Black is red; yellow is brown
The following headlines are a bit hard for me to take.Renewable energy wrecks environment, scientist claims.
Renewable energy could 'rape' nature.
Study: Renewable Energy Not Green.
Especially from a guy that argues in favor of Nukes!
Well he got his headlines, which from Jesse Ausubel's flawed critique of solar and wind power (and what about geothermal, wave/tide power, efficiency? etc.) is all that he cares about.
It seems to me the the Nuclear lobby is getting desperate when they see that their arguments are not winning over many supporters. (They are getting more people to at least consider how nuclear may need to be a part of our future energy supply.) Or at least not winning enough supporters fast enough.
And Climate Change is a big, big problem. Unfortunately disposing of nuclear waste, proliferation concerns, finite uranium supply, and financial/investment viability of nuke plants, are all growing problems rather than diminishing ones. Meanwhile the wind and solar solutions that Ausubel bashes become more efficient and more cost effective and less "nichey" every year.
We already get ~1% of the US's total electricity from wind power and the industry is growing fast.
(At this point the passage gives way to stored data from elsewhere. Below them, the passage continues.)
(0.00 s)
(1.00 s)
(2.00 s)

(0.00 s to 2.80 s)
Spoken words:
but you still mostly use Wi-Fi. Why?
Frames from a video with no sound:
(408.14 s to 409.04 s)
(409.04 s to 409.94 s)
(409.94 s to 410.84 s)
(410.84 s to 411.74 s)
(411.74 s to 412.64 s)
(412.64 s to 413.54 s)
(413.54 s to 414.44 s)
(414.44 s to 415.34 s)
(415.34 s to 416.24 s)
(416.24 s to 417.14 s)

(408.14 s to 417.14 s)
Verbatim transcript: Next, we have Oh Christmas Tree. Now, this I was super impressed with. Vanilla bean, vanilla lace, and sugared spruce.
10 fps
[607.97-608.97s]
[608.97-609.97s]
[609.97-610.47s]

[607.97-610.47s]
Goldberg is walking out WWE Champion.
If the cost/price of solar drops by 50% in the next ten years, as I expect it too, it will be too late to convince the public to invest in nuclear (plus in ten years time there may be more realistic--read higher--estimates for the cost of building plants, waste storage, and plant decommissioning). So nuclear proponents need politicians to commit now to building plants that won't start operating for 8-15 years (they expect a minimum of ~4 years to get permits and ~4 years to build, and x? years to fight nimby lawsuits) at which point the wind and solar industries will be far more established and efficient and people will be more comfortable with them.
I don't envy them their fight. The days of big centralized power solutions are fading. Will more nukes be built? almost certainly. Will they ever earn a return on their investment? Perhaps...but it seems iffy to me.